This notebook is used to remove broken urls from the list of image urls. This step is necessary in order to correctly reference samples during training.
It reads in the csv of subsetted image URLs, compares the image ids against those that were downloaded using $downloadImages.py$, removes URLs that do not exist in the downloaded folder, and then resaves the corrected CSV under another name.

Input: train_subset.csv
    
Output: train_subset.csv (corrected)

In [10]:
# Packages
import sys, multiprocessing, csv
import numpy as np
import pandas as pd
import os

In [11]:
# Read in train_subset.csv
df = pd.read_csv("google-data/train_subset.csv")
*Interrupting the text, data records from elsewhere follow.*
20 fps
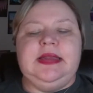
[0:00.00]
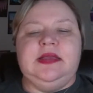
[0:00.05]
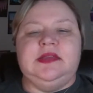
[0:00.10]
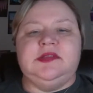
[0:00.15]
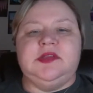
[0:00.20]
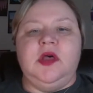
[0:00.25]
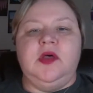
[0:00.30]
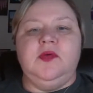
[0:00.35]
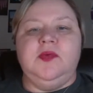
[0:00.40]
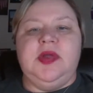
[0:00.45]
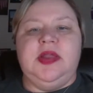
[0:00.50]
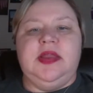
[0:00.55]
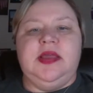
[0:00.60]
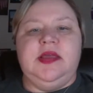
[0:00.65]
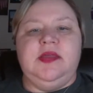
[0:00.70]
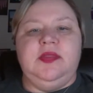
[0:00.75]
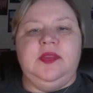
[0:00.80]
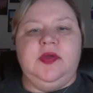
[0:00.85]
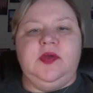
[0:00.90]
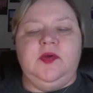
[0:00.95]
is already
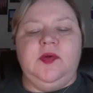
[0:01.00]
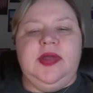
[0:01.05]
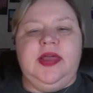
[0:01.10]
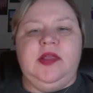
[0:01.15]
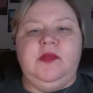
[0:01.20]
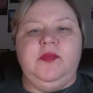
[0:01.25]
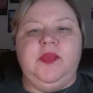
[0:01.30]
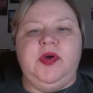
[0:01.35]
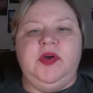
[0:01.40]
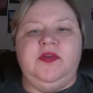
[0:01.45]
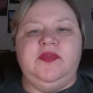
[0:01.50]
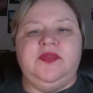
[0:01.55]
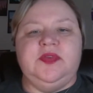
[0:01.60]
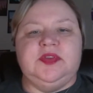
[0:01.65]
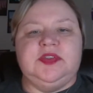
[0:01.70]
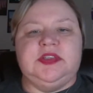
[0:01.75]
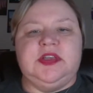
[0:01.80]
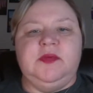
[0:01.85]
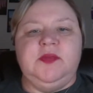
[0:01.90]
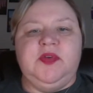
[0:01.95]
in the grade book for
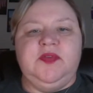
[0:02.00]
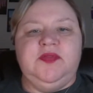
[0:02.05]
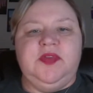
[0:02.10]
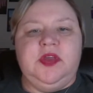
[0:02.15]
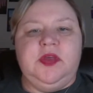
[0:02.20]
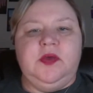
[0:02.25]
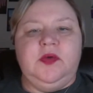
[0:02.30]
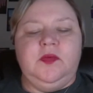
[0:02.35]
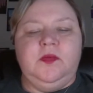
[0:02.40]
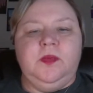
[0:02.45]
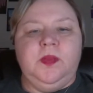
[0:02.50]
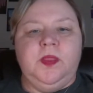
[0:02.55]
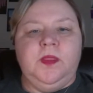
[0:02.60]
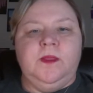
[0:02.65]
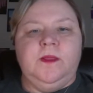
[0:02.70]
some of you.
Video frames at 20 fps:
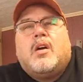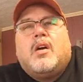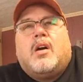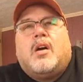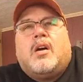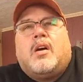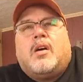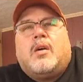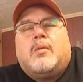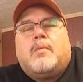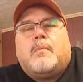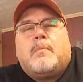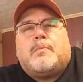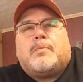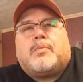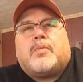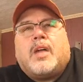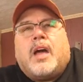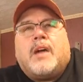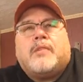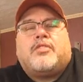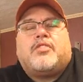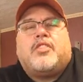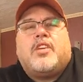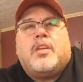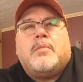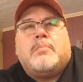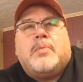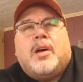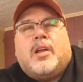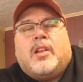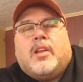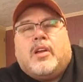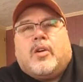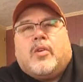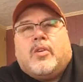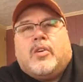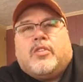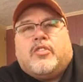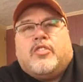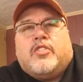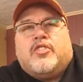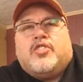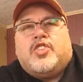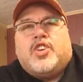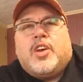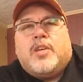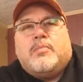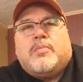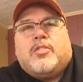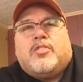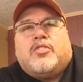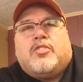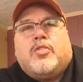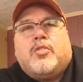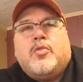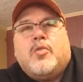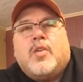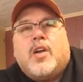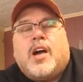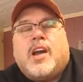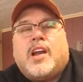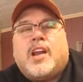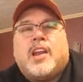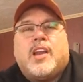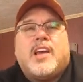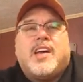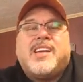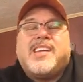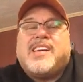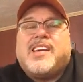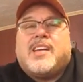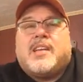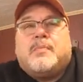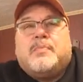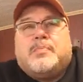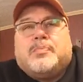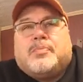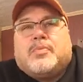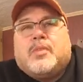I've seen pellet grills as cheap as $2.99,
# Create list of all image ids in the original csv
all_ids = df['id'].to_list()

In [12]:
len(df)

10979

In [13]:
# Create list of image ids that were actually downloaded

im_dir = os.listdir('google-data/images') # set path to your Images folder
downloaded_ids = [s.strip('.jpg') for s in im_dir]

In [14]:
# Checking that we have more ids in the original csv than were downloaded
print(len(all_ids))
print(len(downloaded_ids))

10979
10353


In [16]:
# Find ids that are in all_ids but not downloaded_ids
broken_ids = list(set(all_ids) - set(downloaded_ids))

In [19]:
# Checking the math on this -- looks good
print(len(broken_ids)) 
print(len(all_ids) - len(downloaded_ids))

626
626


As a final step, we remove the broken url image id's from train_subset and save it as our final data csv.

In [20]:
final_df = df[~df['id'].isin(broken_ids)]

In [22]:
len(final_df) # perfect

10353

In [25]:
# Saving this under a new name
final_df.to_csv('google-data/df_final.csv', index=False)